Arguably, the first Kashmiri short story to be written – with a proper record to prove its authorship – was by Dinanath Nadim, in 1948. Prior to this, Kashmiri short stories existed in the oral tradition, as dastans, much like Lal Ded’s vaakhs, Habba Khatoon’s vatsun and rich folk tales passed down from generation to generation.
Kwong Posh (The Saffron Flower), the literary journal run from 1949 to 1952 by the Kashmir Cultural Congress first published Nadim’s Jawabee Kaard (Reply-paid Card), also written in 1948, and Somnath Zutshi’s Yeli Phol Gaash (When the Light Dawned), written in 1949. Both writers belonged to the Progressive Writer’s group in Kashmir, which was influenced by the Russian short story writers like Maxim Gorky.
The Greatest Kashmiri Stories Ever Told, collected and translated by the veteran Kashmiri translator Neerja Mattoo, begins with these two stories. Mattoo has a vast body of translated short stories and poems to her credit, most notably Kath: Stories from Kashmir, Contemporary Kashmiri Short Stories and the seminal text on Kashmir’s women poets, The Mystic and the Lyric: Four Women Poets from Kashmir.
The trajectory of the Kashmiri short story
Nadim wrote the first Kashmiri opera, Bombur tee Yamberzal (Bumblebee and the Narcissus Flower). The song “Bhumbro Bhumbro” became a favourite song everyone hummed to their children and grandchildren, and was later turned into a popular Bollywood song through the film Mission Kashmir. Nadim’s popularity was essentially the result of his famous operas, but he is also at the helm of the Kashmiri short story tradition.

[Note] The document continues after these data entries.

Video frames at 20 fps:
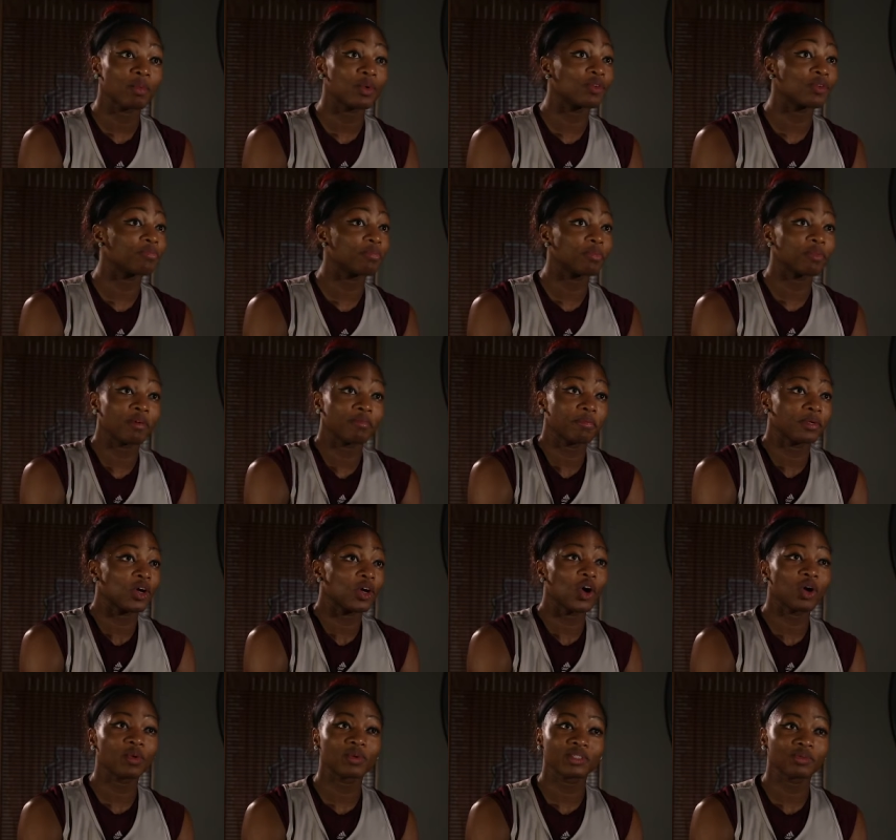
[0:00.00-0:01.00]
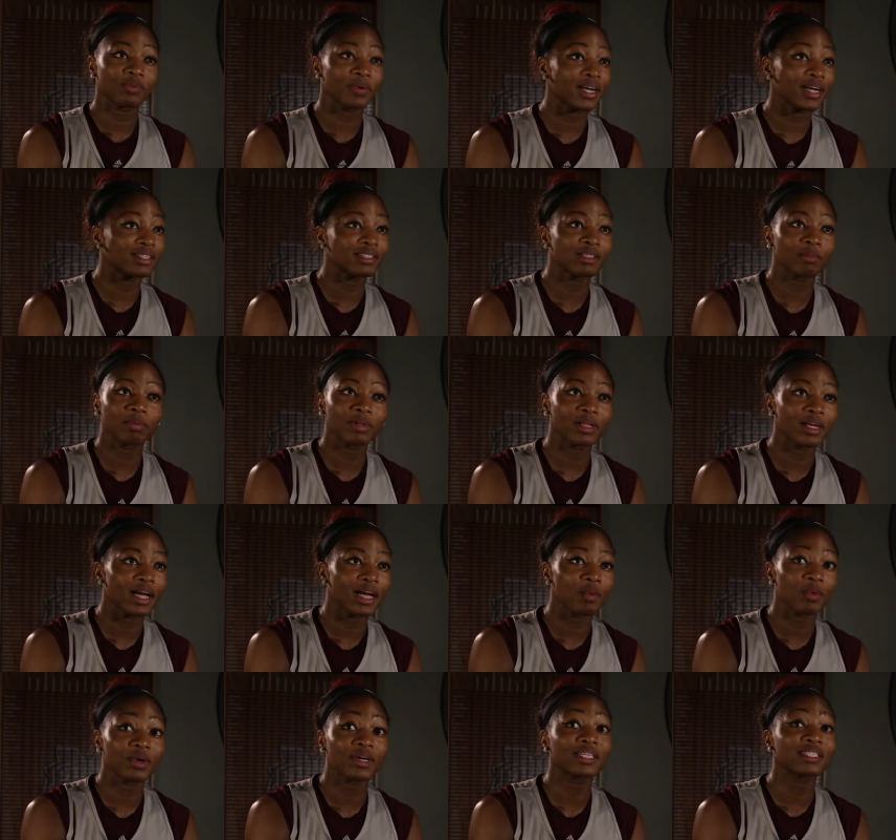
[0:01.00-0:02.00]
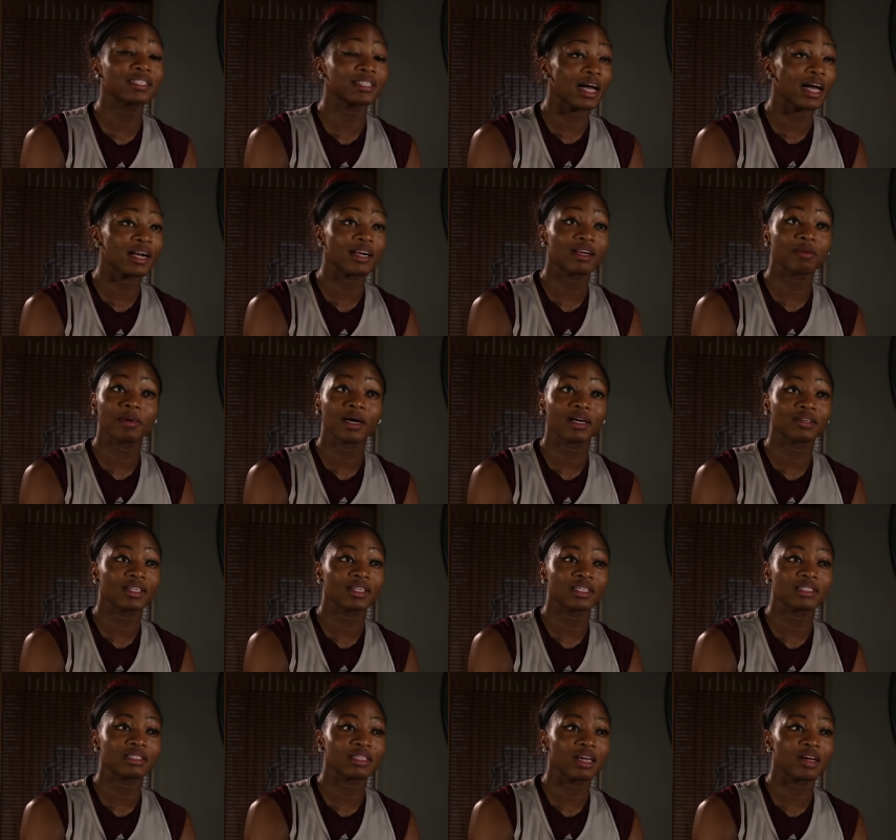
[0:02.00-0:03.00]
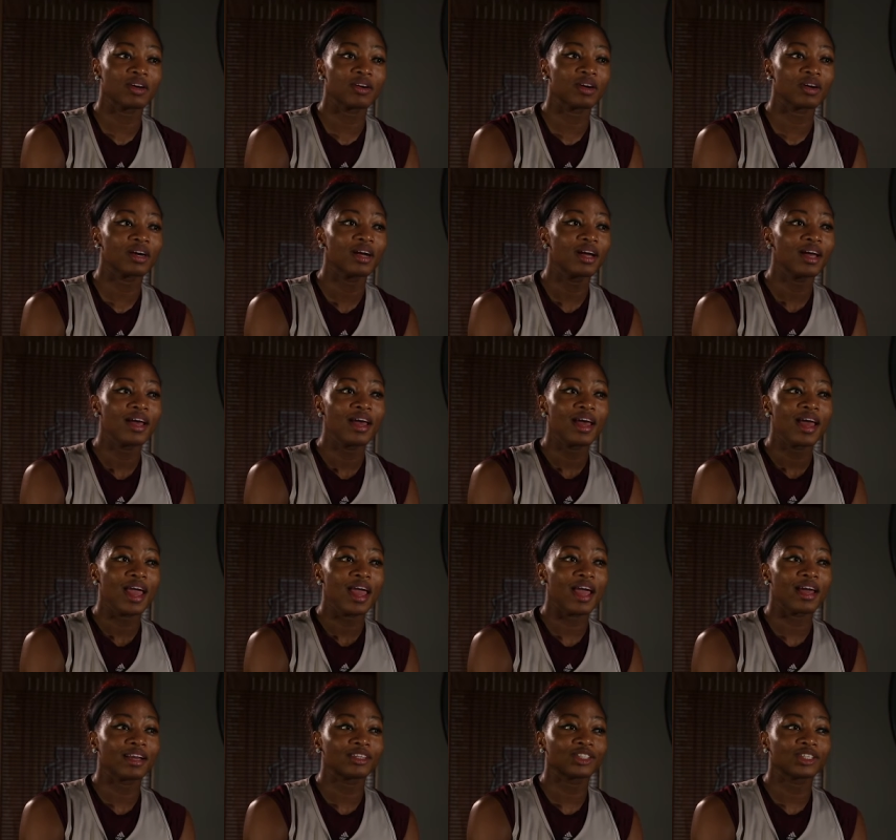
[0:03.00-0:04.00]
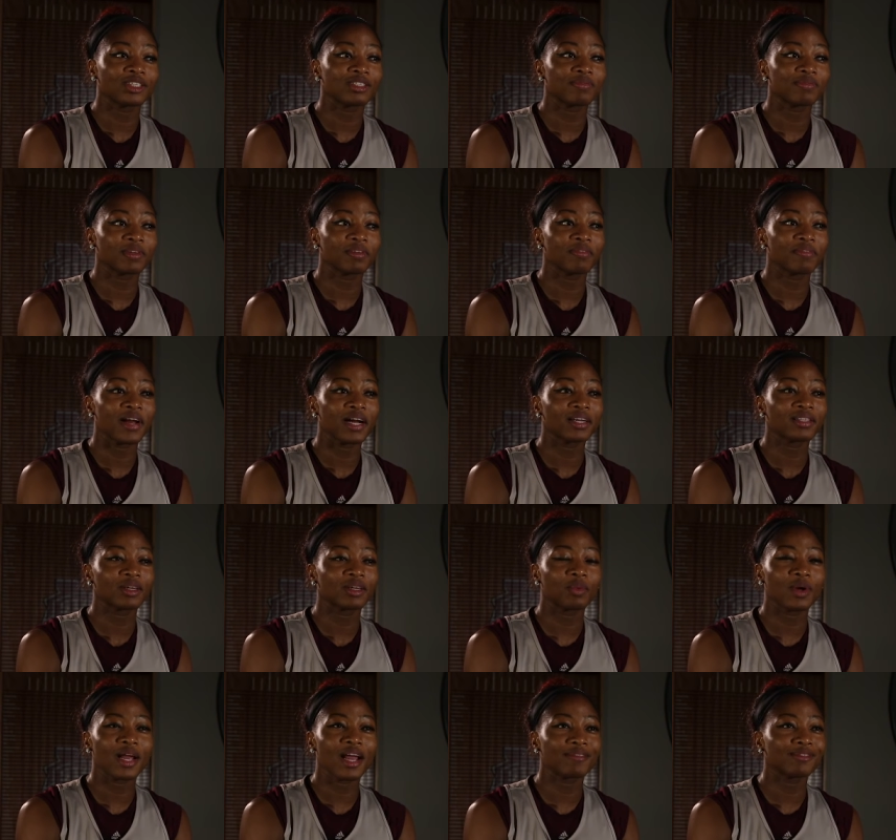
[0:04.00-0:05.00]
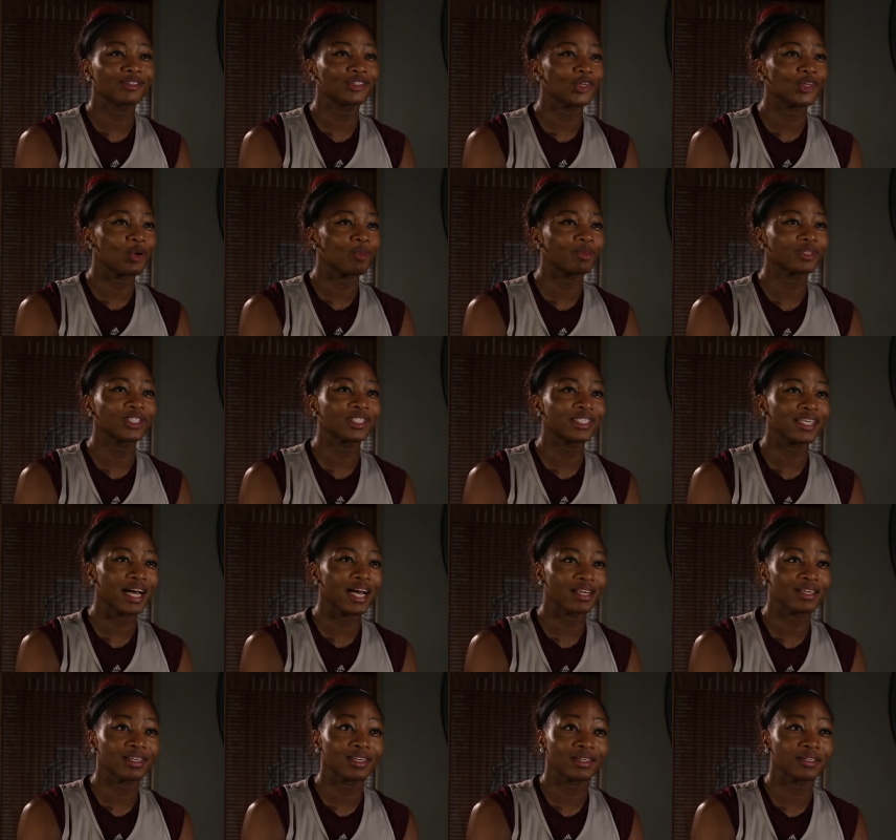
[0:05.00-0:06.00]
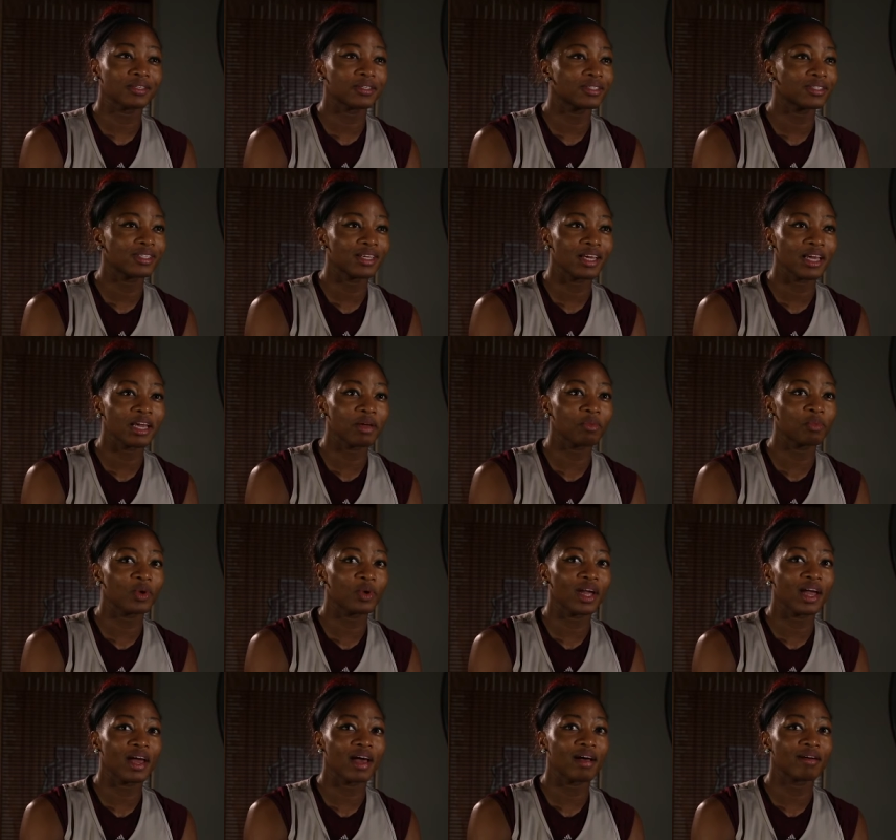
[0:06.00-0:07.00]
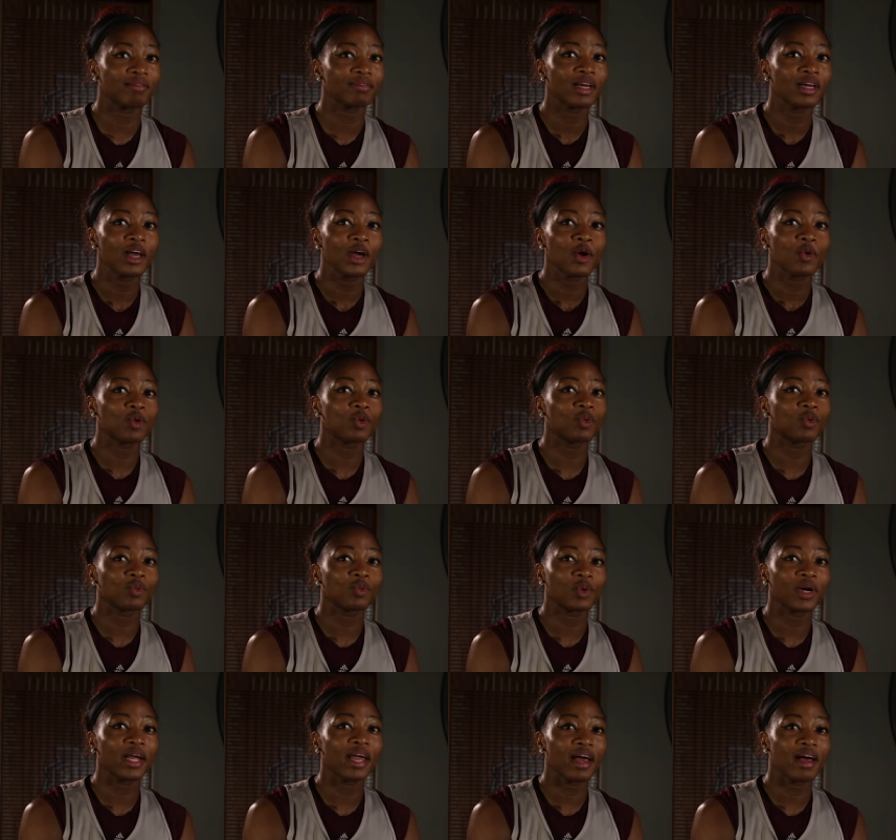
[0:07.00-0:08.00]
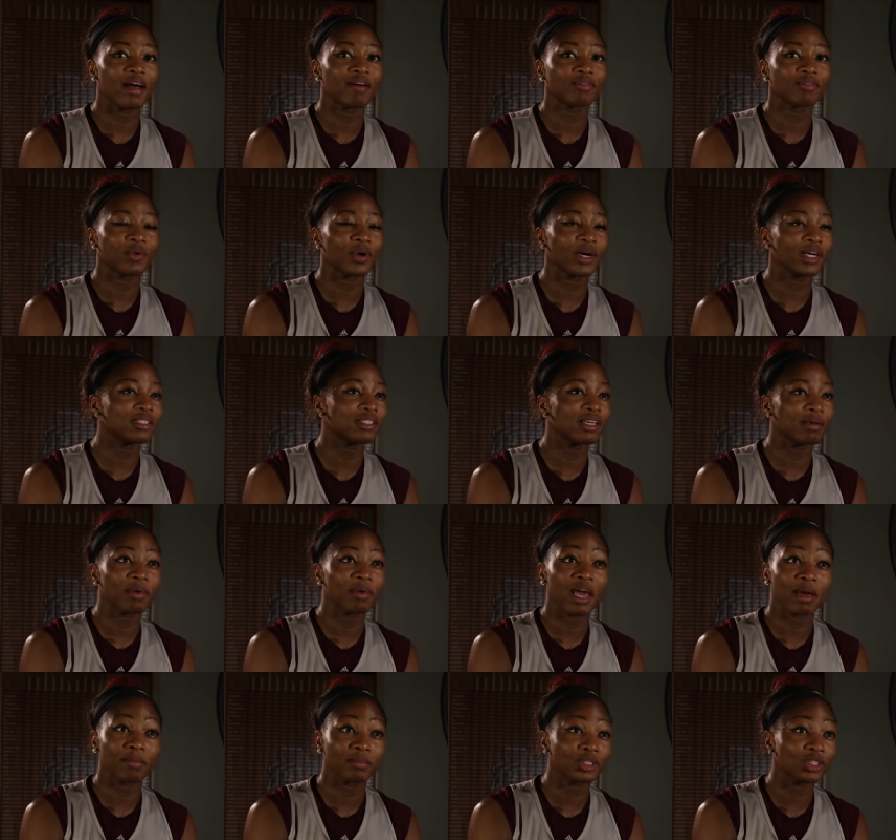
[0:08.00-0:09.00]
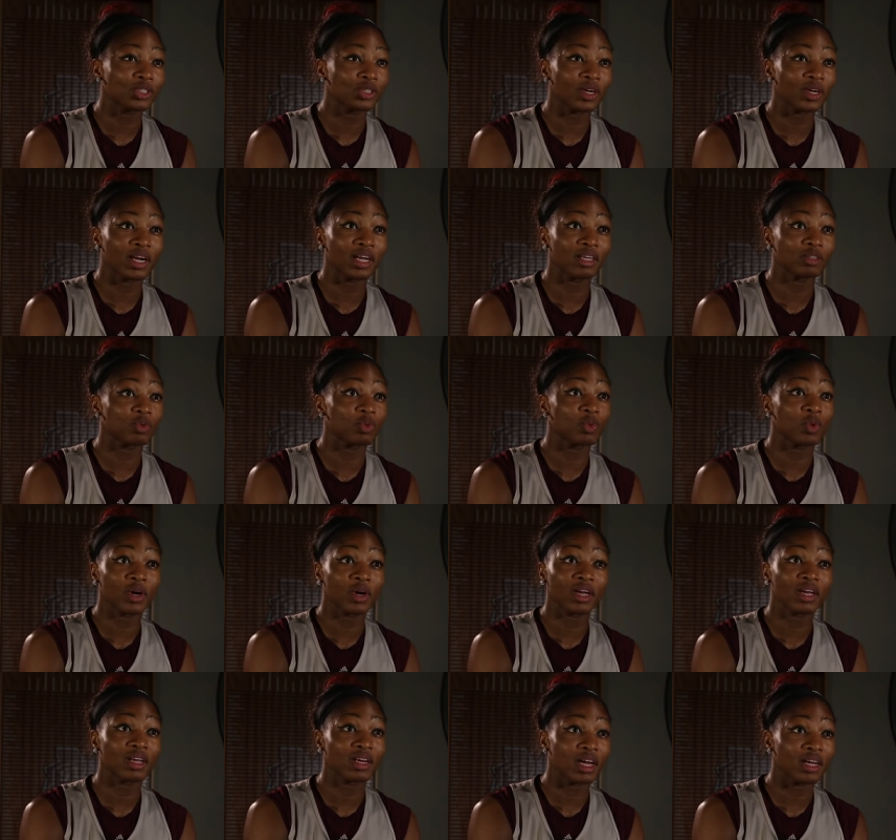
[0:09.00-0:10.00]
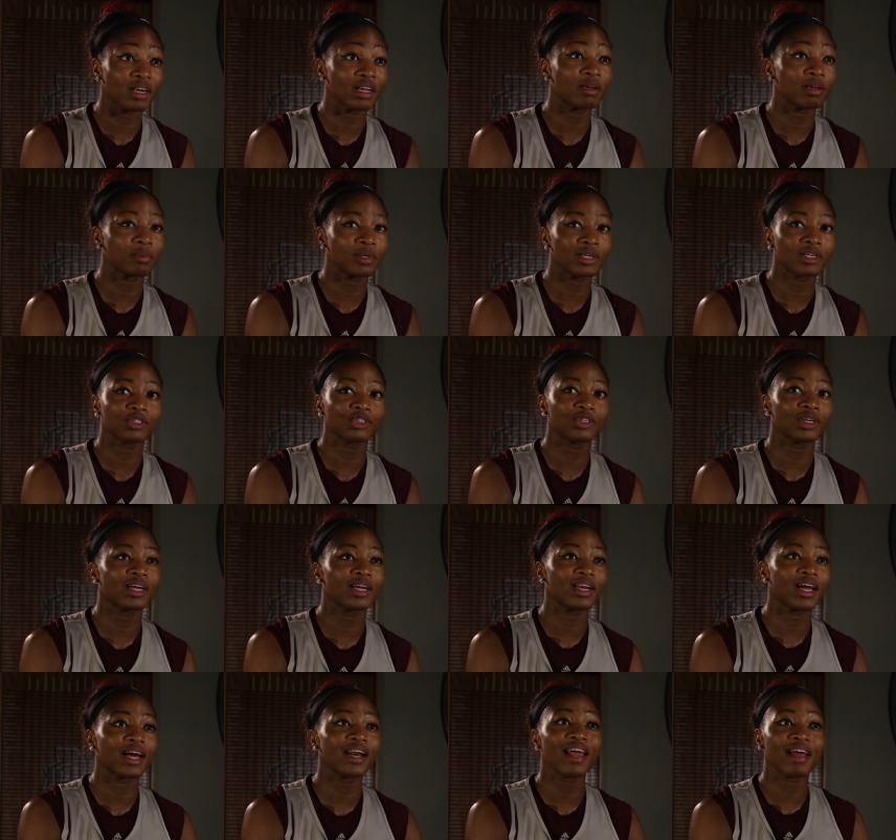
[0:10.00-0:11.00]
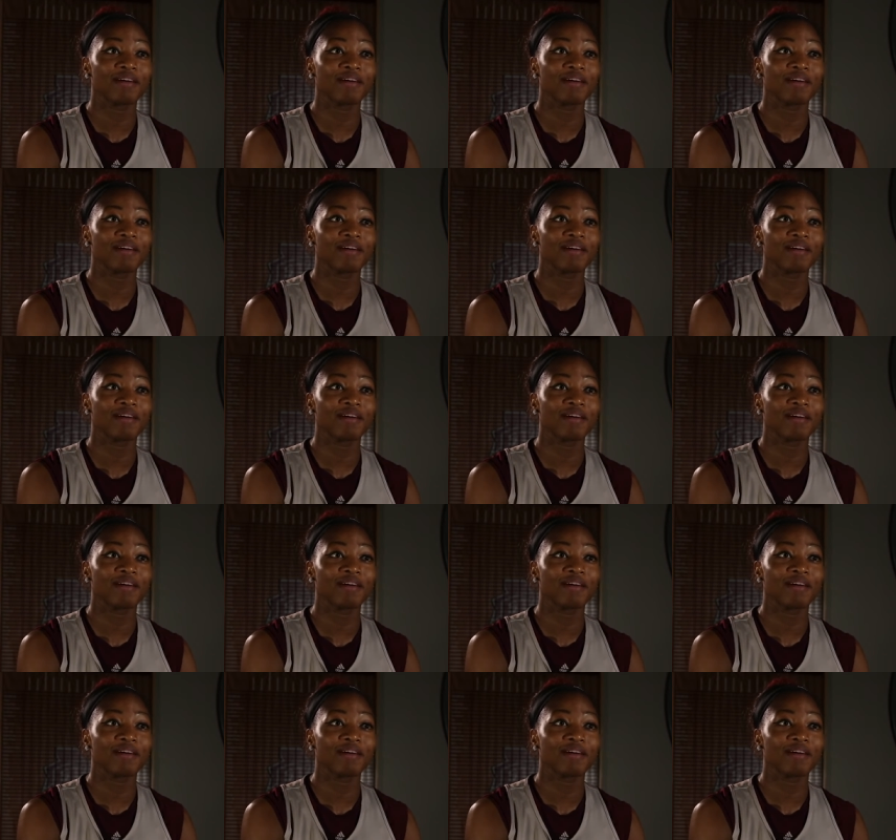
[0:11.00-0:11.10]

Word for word: Well, we've been always ready to play. We're excited about this year, and just for the fact that we have so much talent on the team, we have well, we have great team chemistry as we're working on it because you cannot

At the heart of Reply-paid Card is an old woman, Zoon Ded, who is considered “the judge, maulvi, police officer, nambardar, chowkidar, patwari”, and everyone in the village goes to seek her counsel. The story, coinciding with the moment when raids from Pakistan were taking place in 1947 and the progressive movement was at its peak, culminates in Zoon Ded’s decision to pick up arms and join the women’s militia to protect Kashmir from raiders.
Kashmiri poets, short story writers, playwrights and essayists were all influenced by the Progressive Writers’ Movement in India in and after the 1930s. But once disillusioned by the movement, when writing didn’t provide any tangible change in the life of Kashmiris, the writers changed direction to talk about the human condition and social ills.
Following this, an era of experimentation set in. Hari Krishna Kaul’s The Mourners ushers in the stories that specialise in irony, Koshur wit, and a piercing look at the Kashmiri milieu of the late 19th century. The stories going ahead acquired both a surrealistic take on the mundane, the inexplicable, or traumatic events, and a penchant for depicting commonplace, local, rural issues. Later on, the subconscious and the inner psyche became a significant theme towards the end of the 20th century.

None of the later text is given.